Se cercate Giacomo Croci lo trovate a Barcellona, nel prestigioso e centralissimo Hotel Omm, in Paseo de Gracia, del cui bar è responsabile.

Nell’estate 2012 ha capito che era meglio cambiare aria, che al mondo del calcio aveva già dato tutto quel che poteva dare. Così, la scelta è caduta su Barcellona, la città di cui si è innamorato e in cui ha deciso tentar fortuna. Non ci vuole molto, a dire il vero: un mesetto, e un lavoro c’è. Senza pentimenti o (per ora) voglia di tornare.

Giacomo Croci da Masnago, classe ’81, il 5 settembre 2004 segnò a Parabiago il primo gol dell’epopea Varese 1910. Il club biancorosso ripartiva proprio quel pomeriggio dall’Eccellenza dopo il crac dell’era Turri.

Al 18’ del primo tempo Croci insaccò l’1-0; raddoppio di Chietti al 46’ e golletto locale nel recupero.

«Un pomeriggio indimenticabile – racconta l’ex punta varesina – Mi ricordo la corsa disperata dopo il gol verso i nostri tifosi: non c’era neanche una curva, ma solo la tribuna. C’erano i miei amici, gente che seguiva e segue ancora oggi il Varese. Quando li leggo arrabbiati su Facebook, sui siti o sui giornali, sobbalzo dalla sedia, perché ripenso al nostro Varese, quello del 2004, e mi dico: non è possibile, si può non sostenere la squadra proprio ora che è tornata in B e deve salvarsi. Ci si rende per davvero conto di quanta strada è stata fatta?».
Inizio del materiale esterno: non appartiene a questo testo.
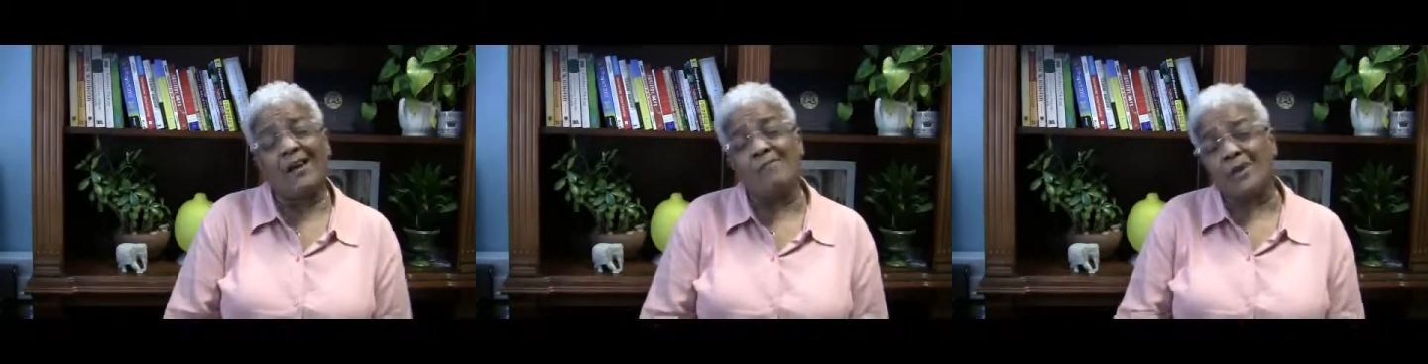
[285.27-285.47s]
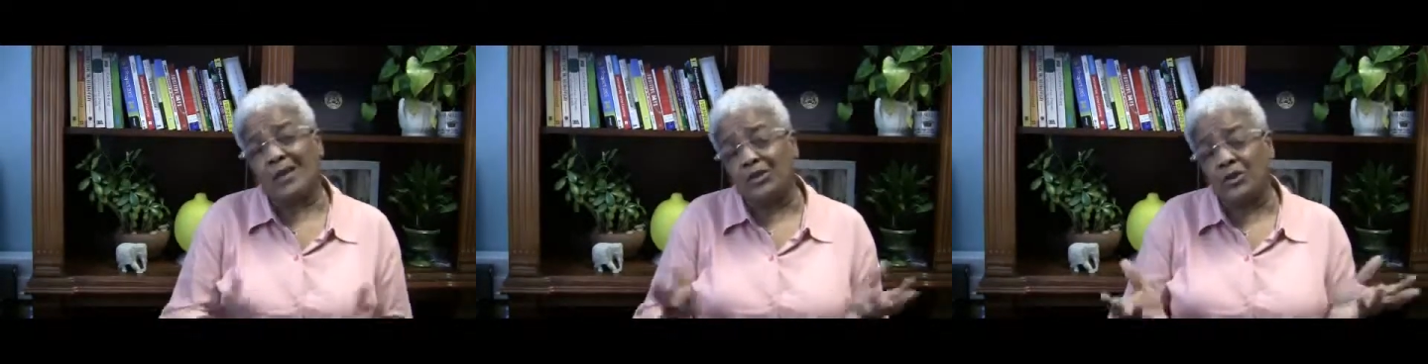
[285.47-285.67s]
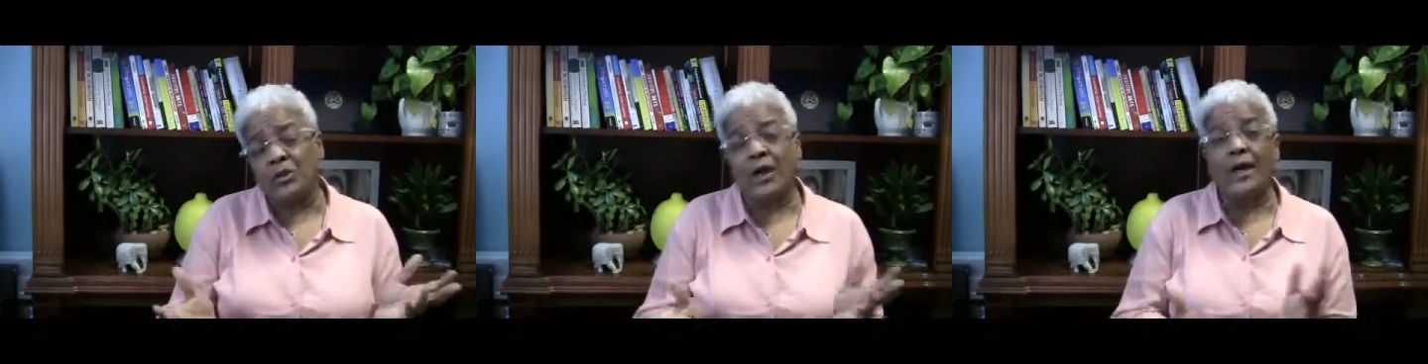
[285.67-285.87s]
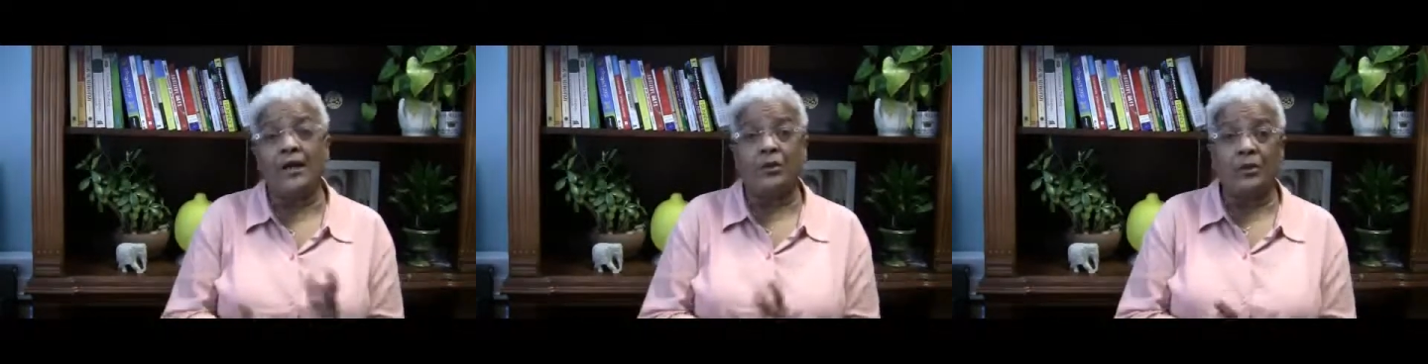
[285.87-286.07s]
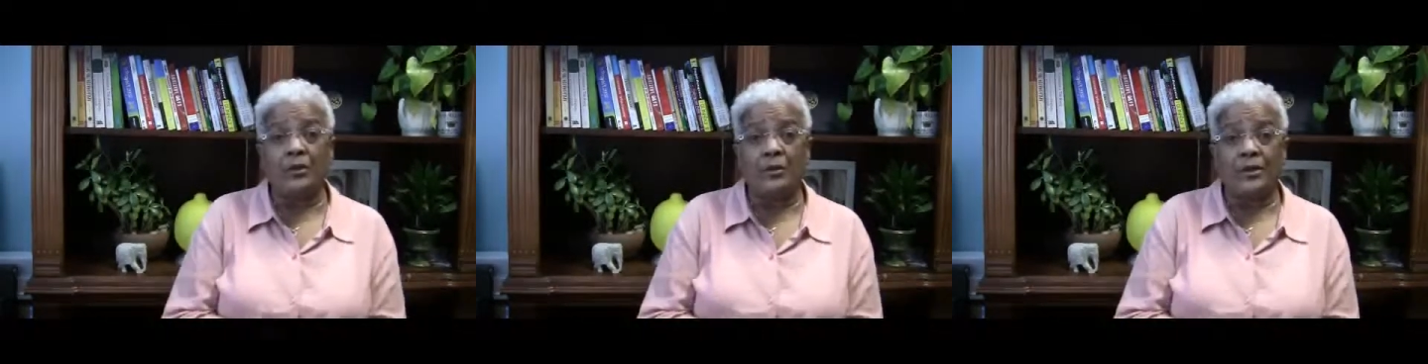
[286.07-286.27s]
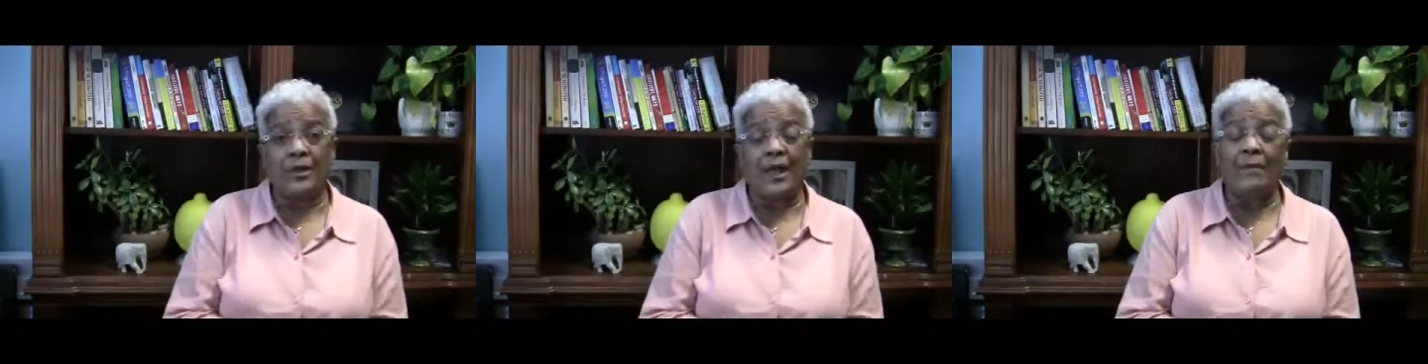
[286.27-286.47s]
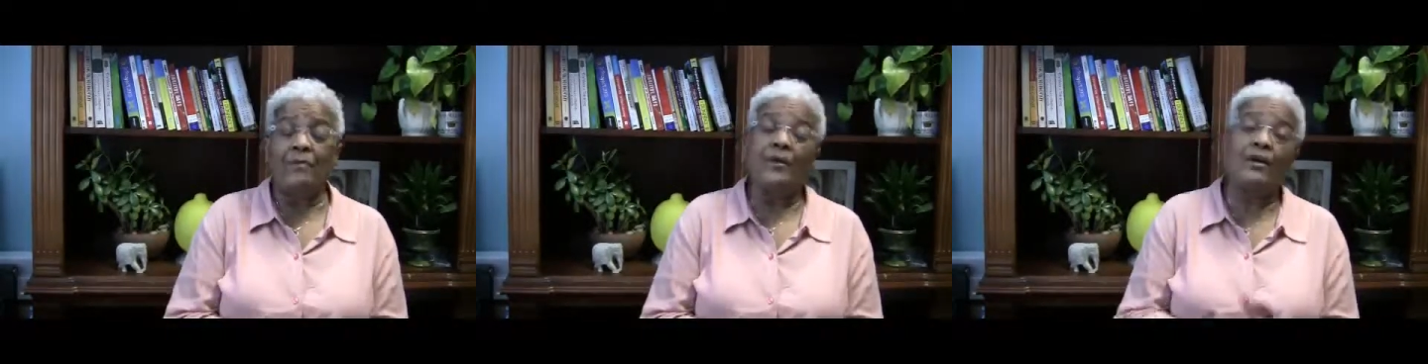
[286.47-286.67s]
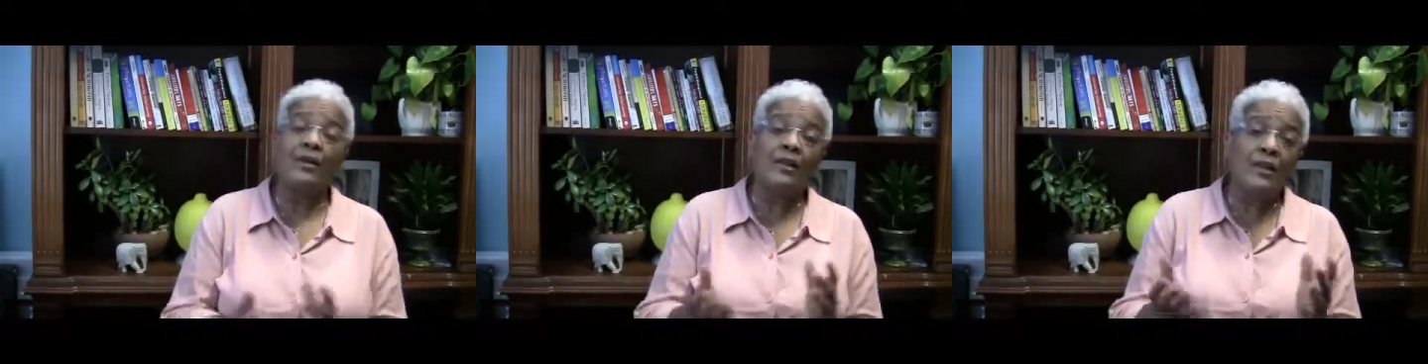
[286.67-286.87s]
I'm not sure I agree with that,
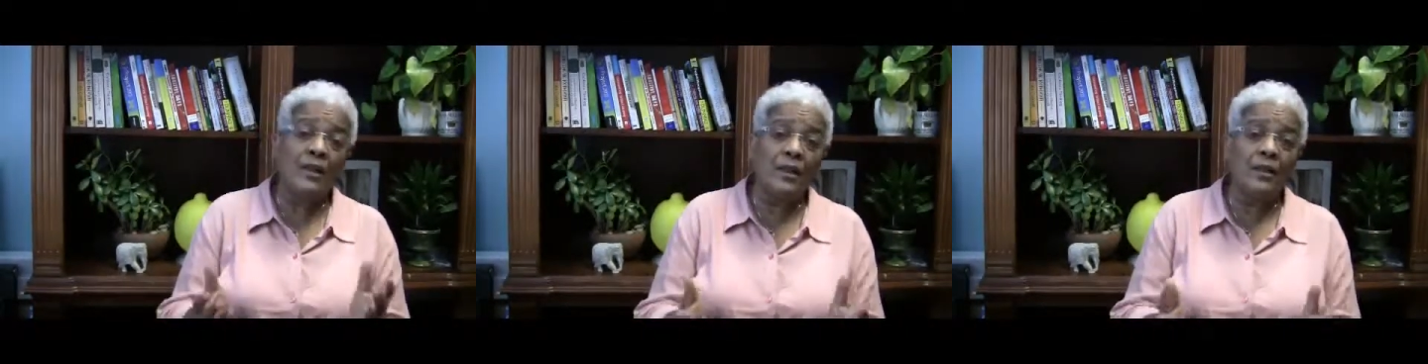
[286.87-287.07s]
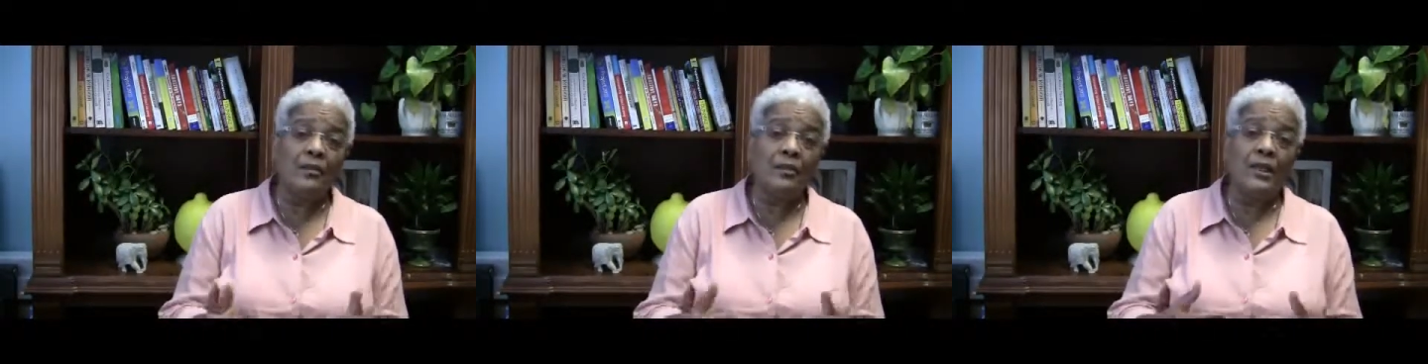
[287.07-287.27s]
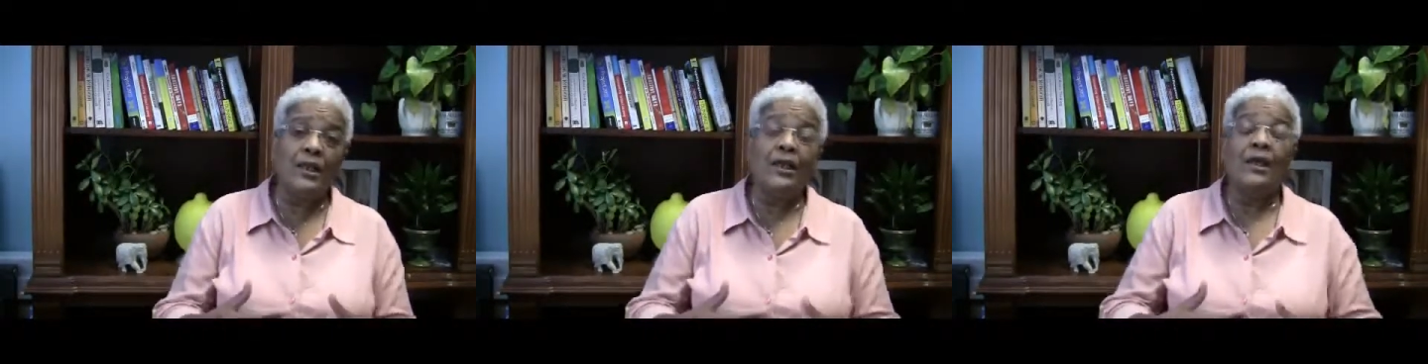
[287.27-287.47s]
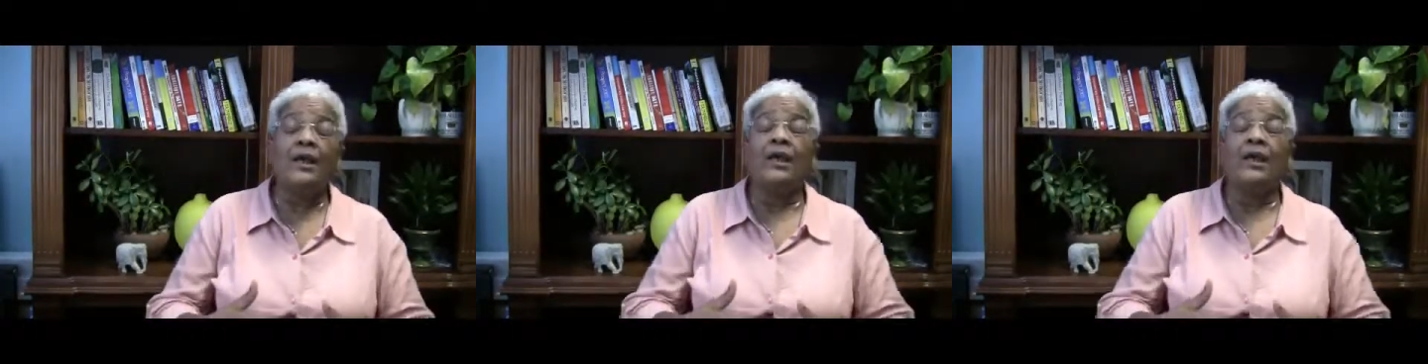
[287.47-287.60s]
but clearly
Già, un sacco di strada. Chiediamo a Croci di individuare una partita, un’immagine e una persona di quella ormai mitologica stagione in Eccellenza.
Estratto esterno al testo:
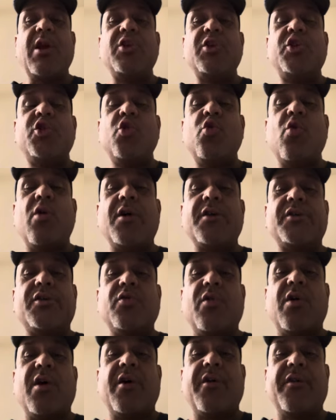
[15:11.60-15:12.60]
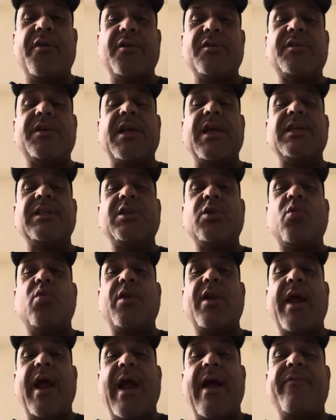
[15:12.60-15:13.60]
Do unto others as you would
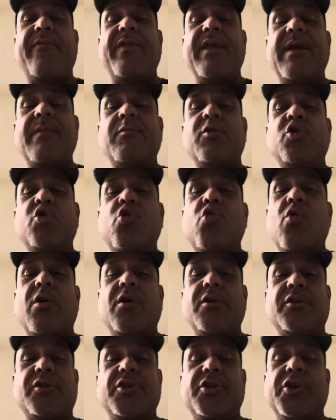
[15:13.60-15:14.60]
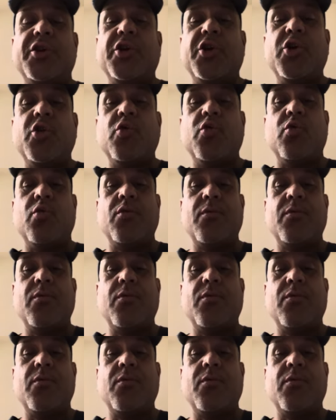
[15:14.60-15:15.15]
have them do unto you.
«Così, al volo, il flash che mi si para davanti è tutto fuorché una bella istantanea. È tale Brambilla della Tritium che, al 121’, segna al Franco Ossola il gol della loro vittoria in finale playoff per la serie D. Ogni tanto mi sveglio e penso di dover rigiocare quella partita maledetta. Oggi, col Varese in B, fa un po’ ridere crederlo, ma noi eravamo davvero disperati, senza più lacrime e parole. Non contava proprio nulla la categoria, eravamo noi, eravamo il Varese e avevamo fallito. Non c’era nessuno che non avesse le lacrime agli occhi e la voce rotta dal pianto. Ricordo Pascuccio, che per la rabbia prendeva a morsi una scarpa, o Troiano, del tutto inconsolabile».

Se queste erano partita e immagine, ecco la persona. Che poi sono due. «Quando penso al mio Varese – spiega Croci – penso a Davide Mazzotta, che all’epoca era un compagno di squadra e oggi lavora come collaboratore tecnico allo Spezia. Ci sentiamo ancora, si ricorda sempre gli auguri per Natale, mi manda le foto dei figli. Un salentino con un cuore grande così. E poi penso ad Angelo, il mitico custode del Franco Ossola. Lui e Mazzotta quell’anno furono come due padri per me».

Croci sarebbe potuto esser di casa al Varese, anche senza giocarci. Sì, perché il caso ha voluto che fosse (e sia) di Masnago. «Quell’estate – ricorda – ero già in parola con l’Alessandria. Poi un giorno mi chiamò Ricky Sogliano in persona. Ovviamente non ho dubitato di nulla e addio Alessandria. Per me era un piccolo sogno, la categoria non contava davvero nulla. Ero un ragazzo di Masnago, cresciuto lì a due passi, che poteva giocare nel Varese. Quell’anno avrei fatto qualsiasi cosa per la squadra e, come me, tutti i miei compagni. D’altronde, se da anni tutti i sabati alle cinque vado sul Televideo a vedere che cosa ha fatto il Varese, significa che dentro di me c’è ancora quel sentimento, quella cosa che là che provai non appena arrivò la telefonata di Ricky Sogliano».